◆ DATA SHOWN:
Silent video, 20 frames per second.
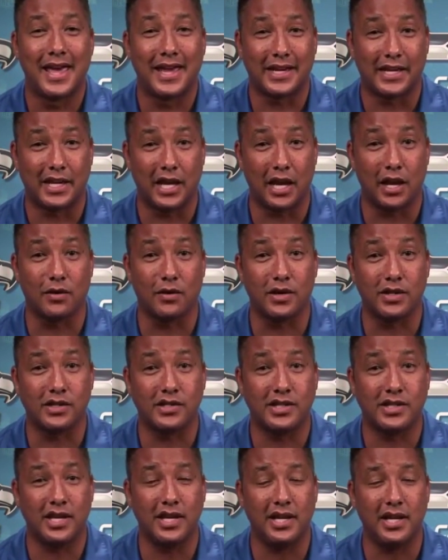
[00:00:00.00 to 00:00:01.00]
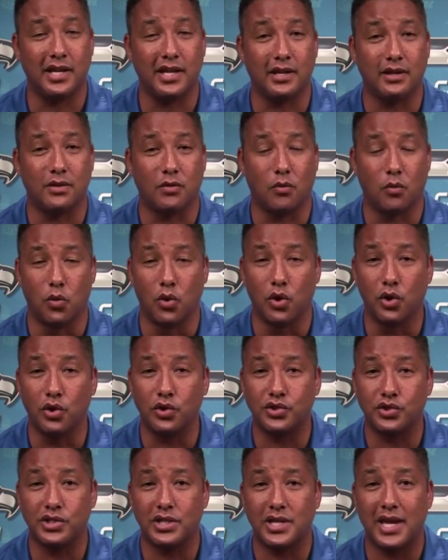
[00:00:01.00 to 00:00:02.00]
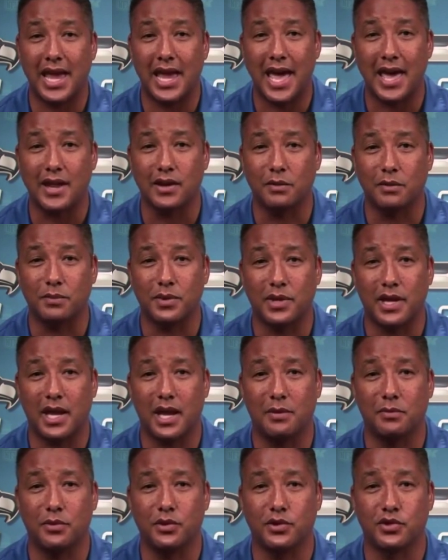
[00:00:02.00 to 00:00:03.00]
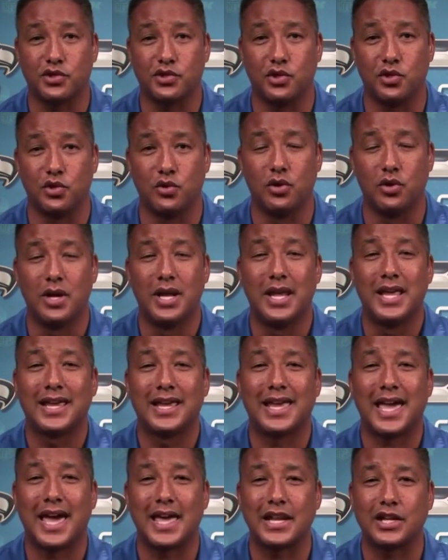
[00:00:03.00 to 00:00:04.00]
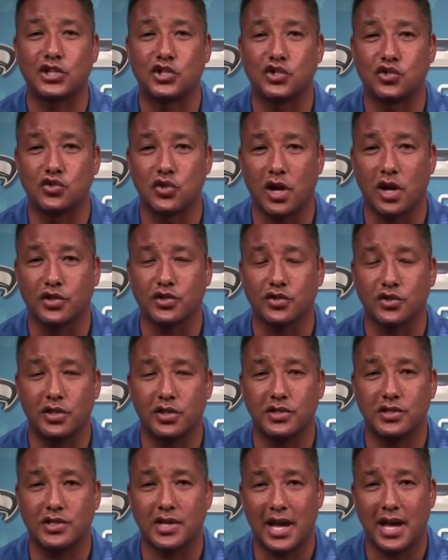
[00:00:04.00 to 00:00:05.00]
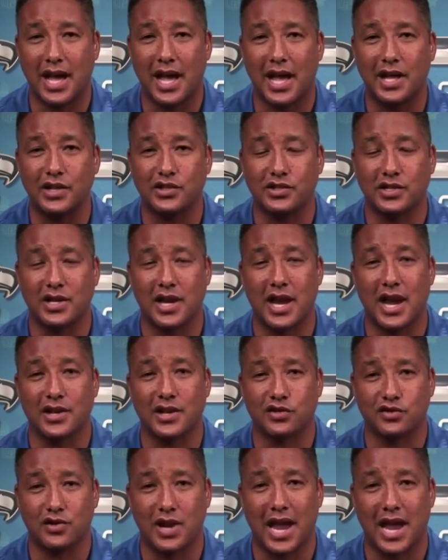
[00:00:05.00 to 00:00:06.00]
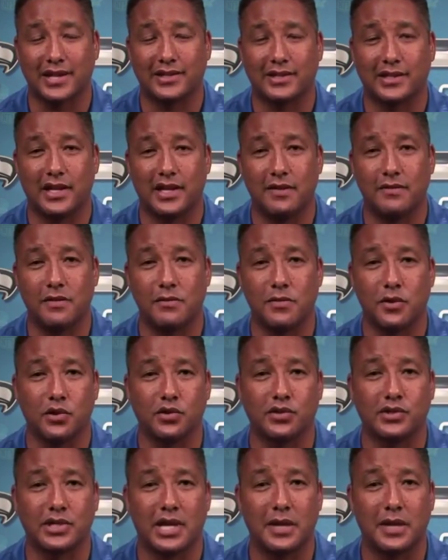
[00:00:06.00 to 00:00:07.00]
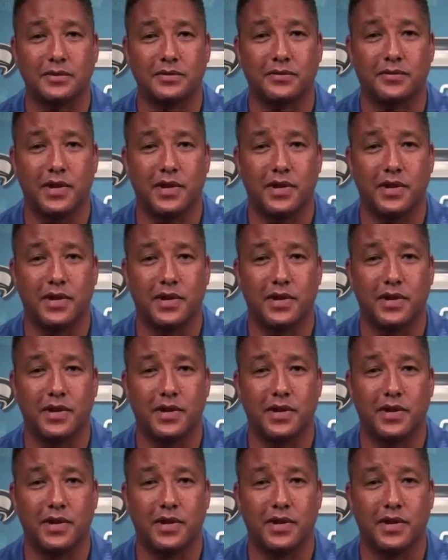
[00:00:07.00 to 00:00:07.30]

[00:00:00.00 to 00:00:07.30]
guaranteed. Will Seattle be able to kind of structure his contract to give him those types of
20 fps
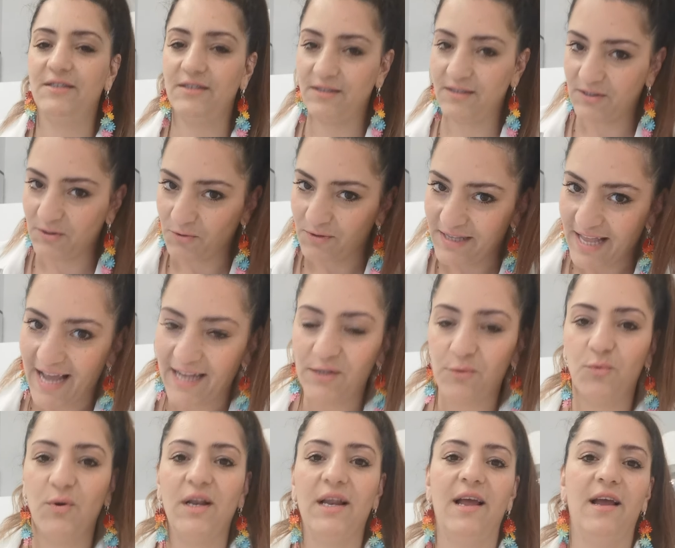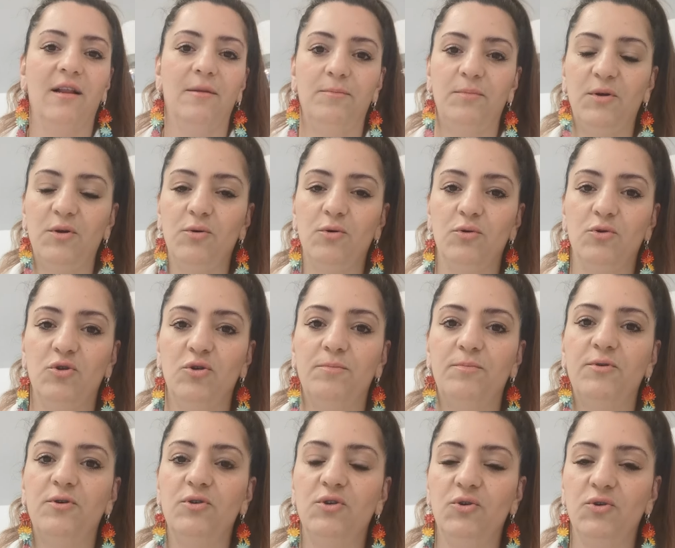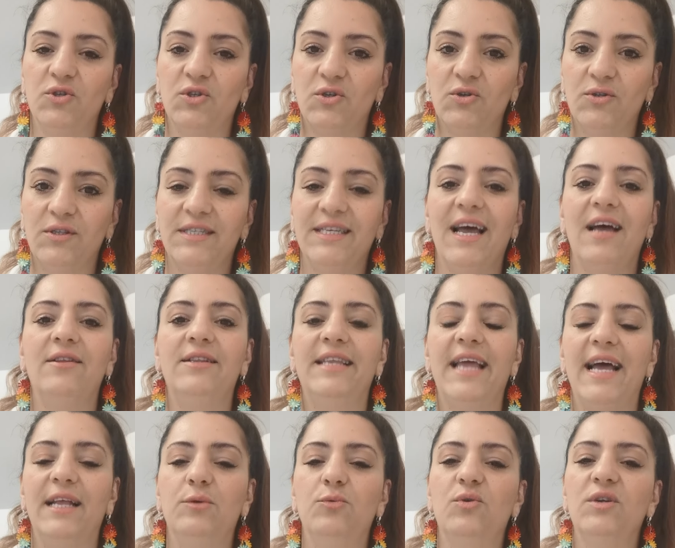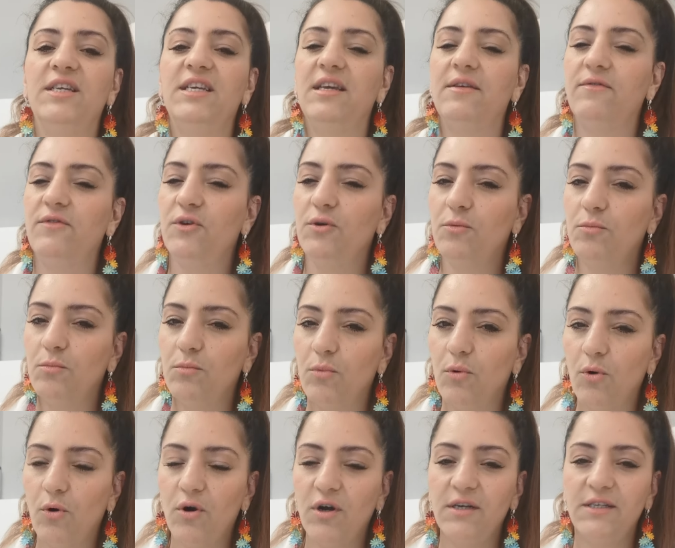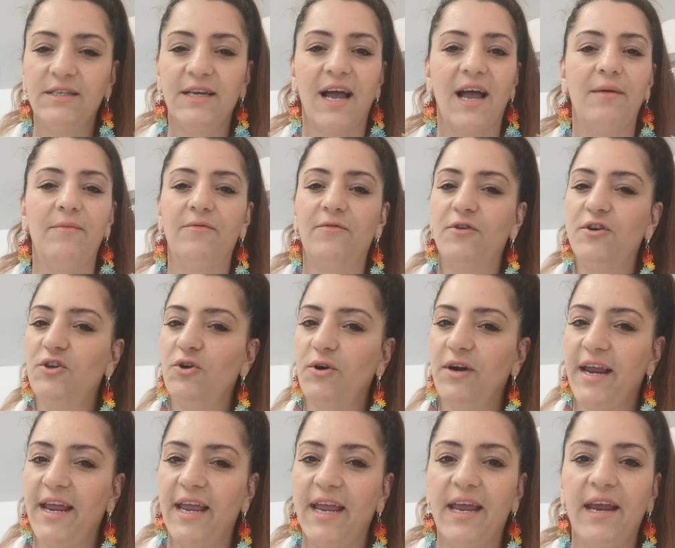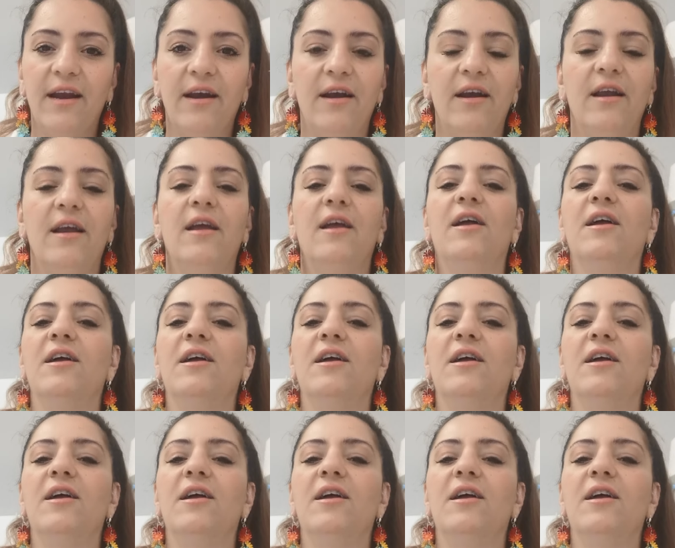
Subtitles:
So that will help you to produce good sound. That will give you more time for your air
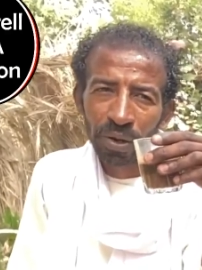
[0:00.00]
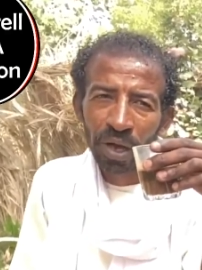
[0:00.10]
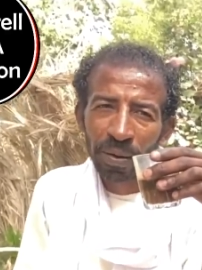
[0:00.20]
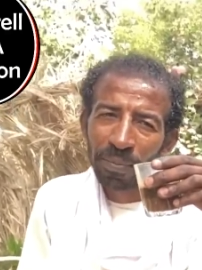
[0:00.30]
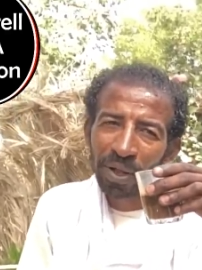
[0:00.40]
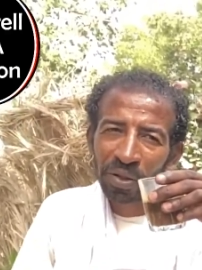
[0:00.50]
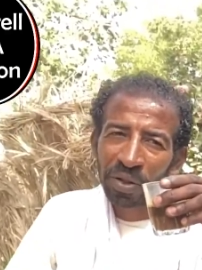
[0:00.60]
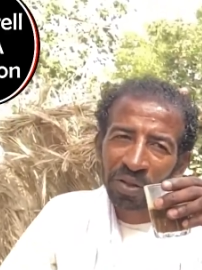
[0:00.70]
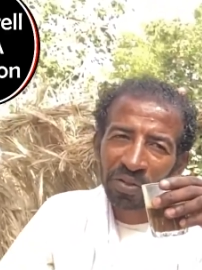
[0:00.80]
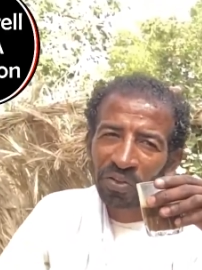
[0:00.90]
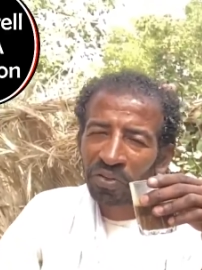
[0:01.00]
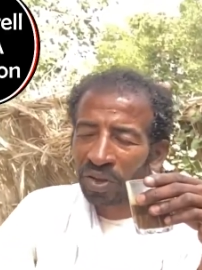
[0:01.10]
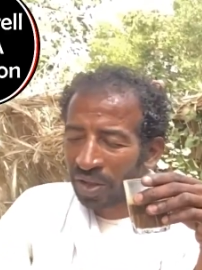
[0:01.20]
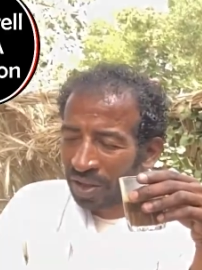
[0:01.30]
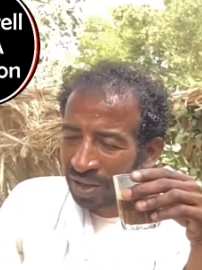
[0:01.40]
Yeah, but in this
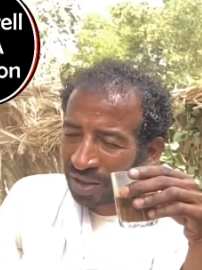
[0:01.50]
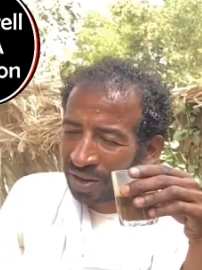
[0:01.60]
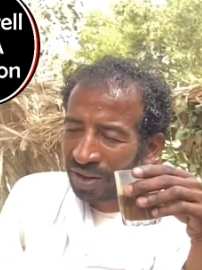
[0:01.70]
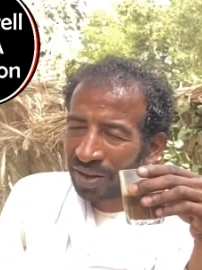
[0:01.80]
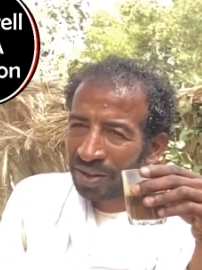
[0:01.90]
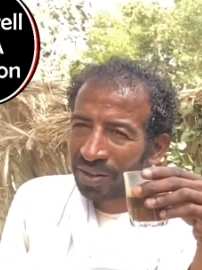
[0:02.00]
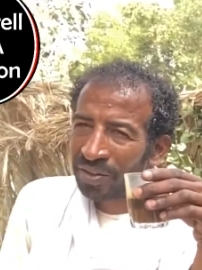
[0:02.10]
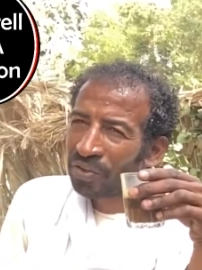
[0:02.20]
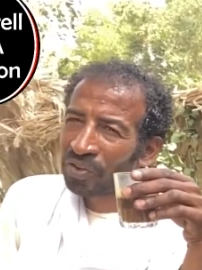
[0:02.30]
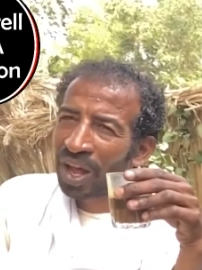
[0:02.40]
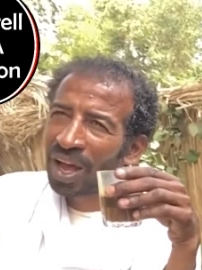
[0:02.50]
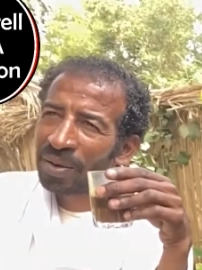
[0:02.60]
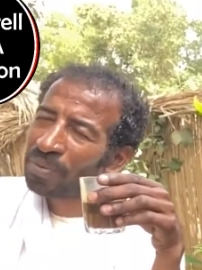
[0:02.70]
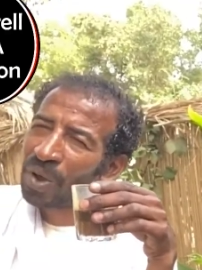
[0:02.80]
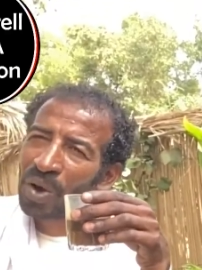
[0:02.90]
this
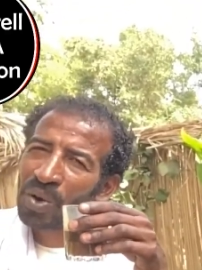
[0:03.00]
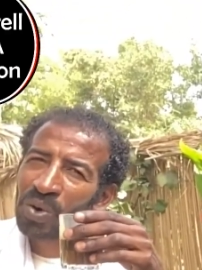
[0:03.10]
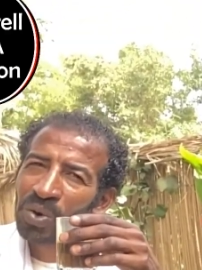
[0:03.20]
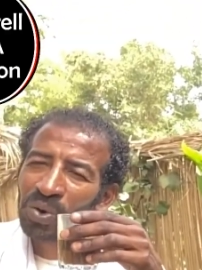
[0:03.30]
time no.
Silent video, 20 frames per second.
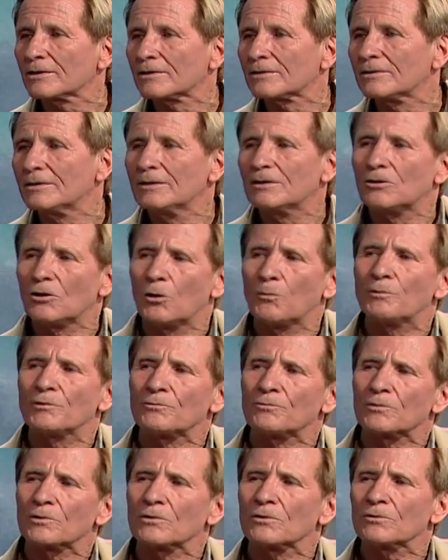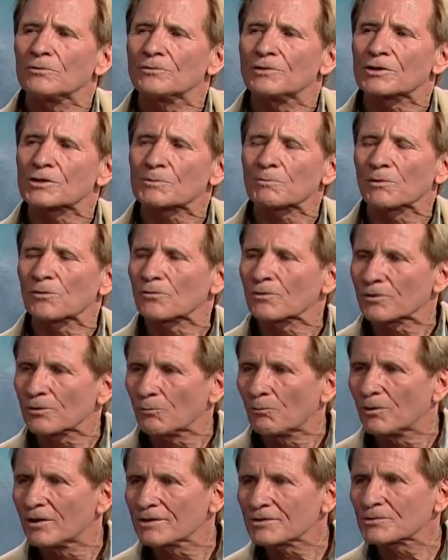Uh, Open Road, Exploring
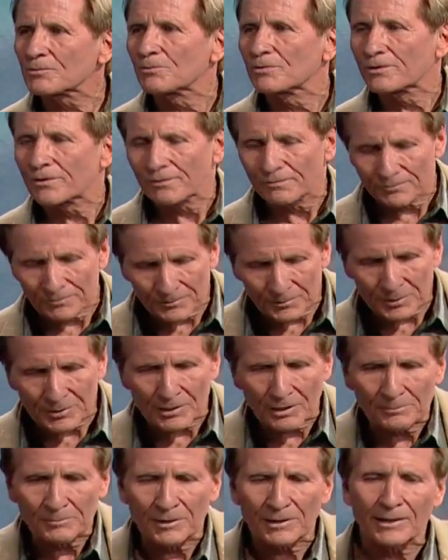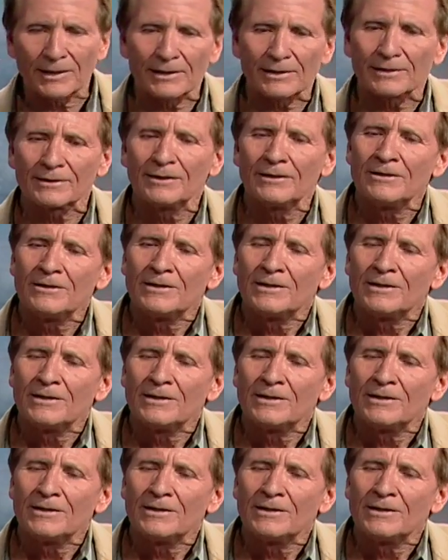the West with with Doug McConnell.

◆ ASSIGNED TASK: Set down every entry above verbatim, without pictures.

◆ SOLUTION BELOW:
Silent video, 20 frames per second.
[00:00:00.00 to 00:00:01.00]
[00:00:01.00 to 00:00:02.00]
[00:00:02.00 to 00:00:03.00]
[00:00:03.00 to 00:00:04.00]
[00:00:04.00 to 00:00:05.00]
[00:00:05.00 to 00:00:06.00]
[00:00:06.00 to 00:00:07.00]
[00:00:07.00 to 00:00:07.30]

[00:00:00.00 to 00:00:07.30]
guaranteed. Will Seattle be able to kind of structure his contract to give him those types of
20 fps
Subtitles:
So that will help you to produce good sound. That will give you more time for your air
[0:00.00]
[0:00.10]
[0:00.20]
[0:00.30]
[0:00.40]
[0:00.50]
[0:00.60]
[0:00.70]
[0:00.80]
[0:00.90]
[0:01.00]
[0:01.10]
[0:01.20]
[0:01.30]
[0:01.40]
Yeah, but in this
[0:01.50]
[0:01.60]
[0:01.70]
[0:01.80]
[0:01.90]
[0:02.00]
[0:02.10]
[0:02.20]
[0:02.30]
[0:02.40]
[0:02.50]
[0:02.60]
[0:02.70]
[0:02.80]
[0:02.90]
this
[0:03.00]
[0:03.10]
[0:03.20]
[0:03.30]
time no.
Silent video, 20 frames per second.
Uh, Open Road, Exploring
the West with with Doug McConnell.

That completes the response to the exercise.